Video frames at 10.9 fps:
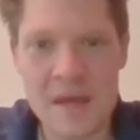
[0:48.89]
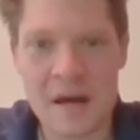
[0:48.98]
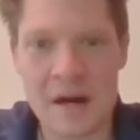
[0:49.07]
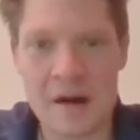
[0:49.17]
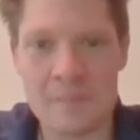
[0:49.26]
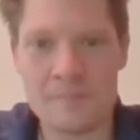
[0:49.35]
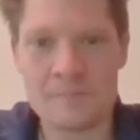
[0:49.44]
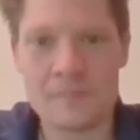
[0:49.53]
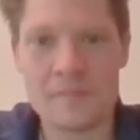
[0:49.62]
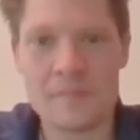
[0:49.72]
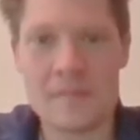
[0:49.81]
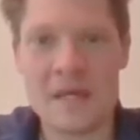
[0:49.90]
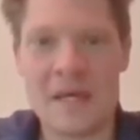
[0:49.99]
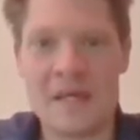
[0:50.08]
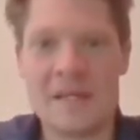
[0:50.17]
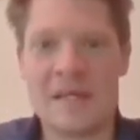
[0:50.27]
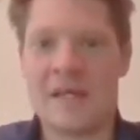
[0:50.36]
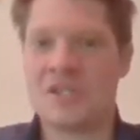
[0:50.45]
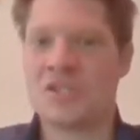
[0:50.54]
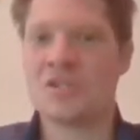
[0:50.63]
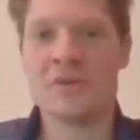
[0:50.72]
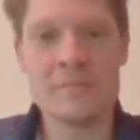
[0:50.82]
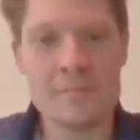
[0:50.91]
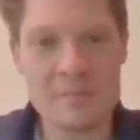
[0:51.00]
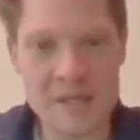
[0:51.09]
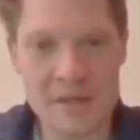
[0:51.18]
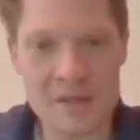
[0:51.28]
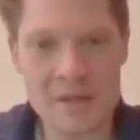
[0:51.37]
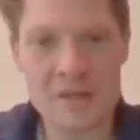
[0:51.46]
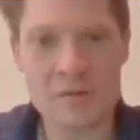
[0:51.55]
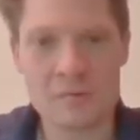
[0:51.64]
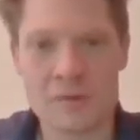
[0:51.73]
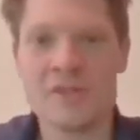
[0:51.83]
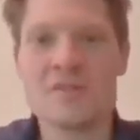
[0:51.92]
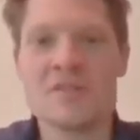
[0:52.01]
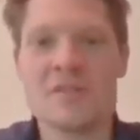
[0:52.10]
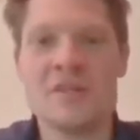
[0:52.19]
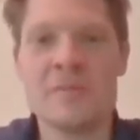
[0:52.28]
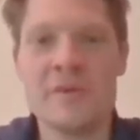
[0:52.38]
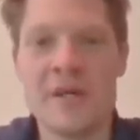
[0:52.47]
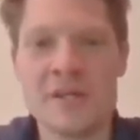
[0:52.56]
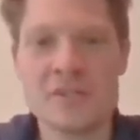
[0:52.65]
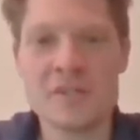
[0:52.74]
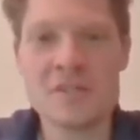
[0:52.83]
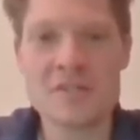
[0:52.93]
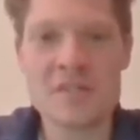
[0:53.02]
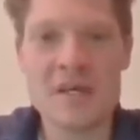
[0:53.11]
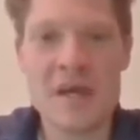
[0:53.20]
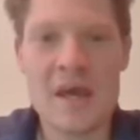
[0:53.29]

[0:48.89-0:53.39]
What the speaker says: um, and it shouldn't be reduced to human interests.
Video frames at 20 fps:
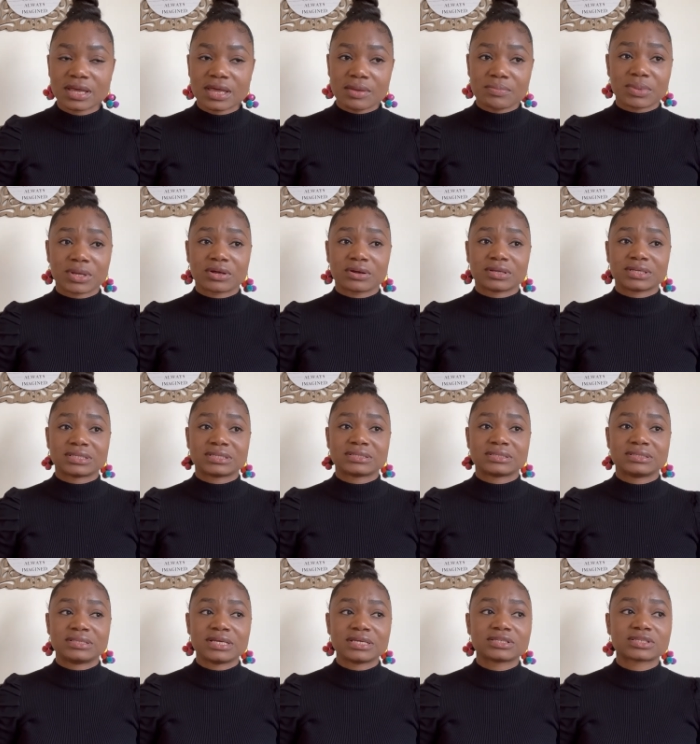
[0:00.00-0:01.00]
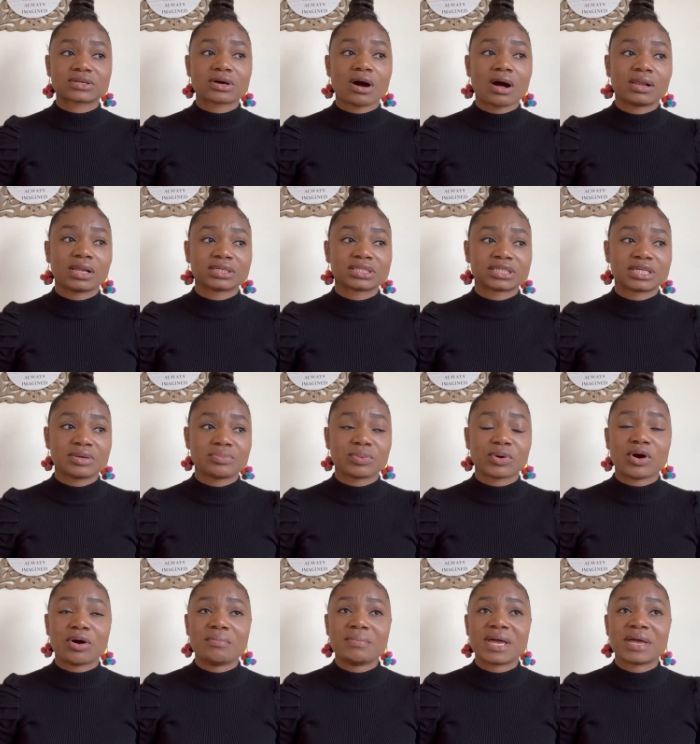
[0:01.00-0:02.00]
Because this scholarship
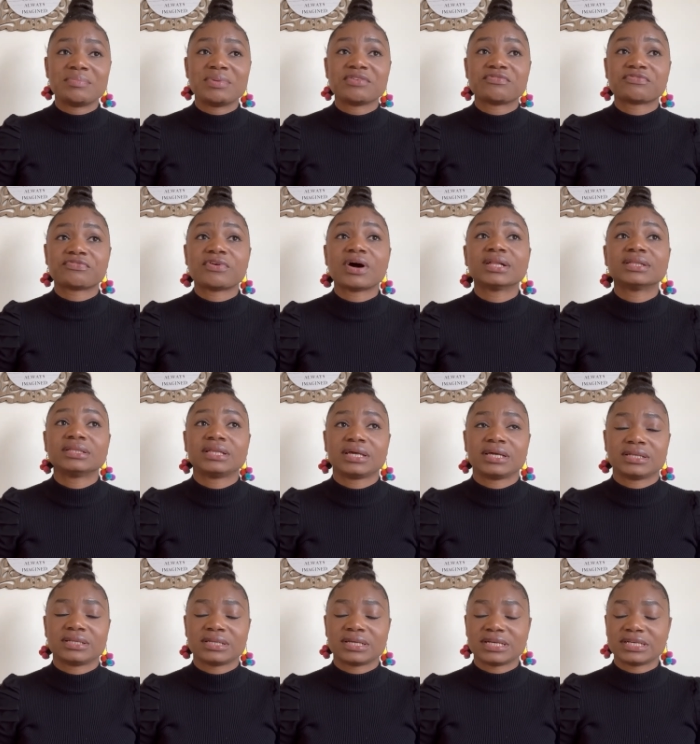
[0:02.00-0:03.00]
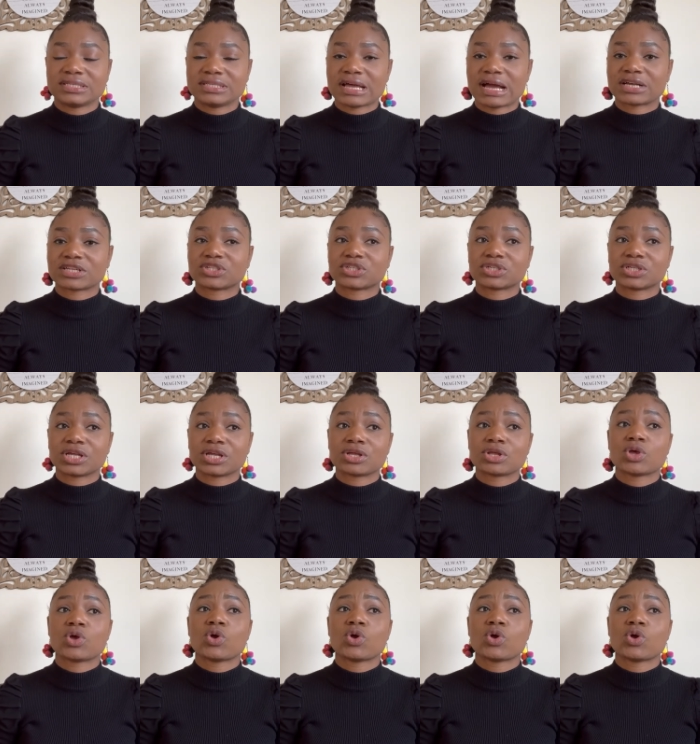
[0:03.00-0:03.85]
or maybe funding is actually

__________________________________________________

Task instructions
Say again, exactly, only those lines of the records that run from the start through the line with "[0:02.00-0:03.00]". Pictures are to be skipped.

Output
Video frames at 10.9 fps:
[0:48.89]
[0:48.98]
[0:49.07]
[0:49.17]
[0:49.26]
[0:49.35]
[0:49.44]
[0:49.53]
[0:49.62]
[0:49.72]
[0:49.81]
[0:49.90]
[0:49.99]
[0:50.08]
[0:50.17]
[0:50.27]
[0:50.36]
[0:50.45]
[0:50.54]
[0:50.63]
[0:50.72]
[0:50.82]
[0:50.91]
[0:51.00]
[0:51.09]
[0:51.18]
[0:51.28]
[0:51.37]
[0:51.46]
[0:51.55]
[0:51.64]
[0:51.73]
[0:51.83]
[0:51.92]
[0:52.01]
[0:52.10]
[0:52.19]
[0:52.28]
[0:52.38]
[0:52.47]
[0:52.56]
[0:52.65]
[0:52.74]
[0:52.83]
[0:52.93]
[0:53.02]
[0:53.11]
[0:53.20]
[0:53.29]

[0:48.89-0:53.39]
What the speaker says: um, and it shouldn't be reduced to human interests.
Video frames at 20 fps:
[0:00.00-0:01.00]
[0:01.00-0:02.00]
Because this scholarship
[0:02.00-0:03.00]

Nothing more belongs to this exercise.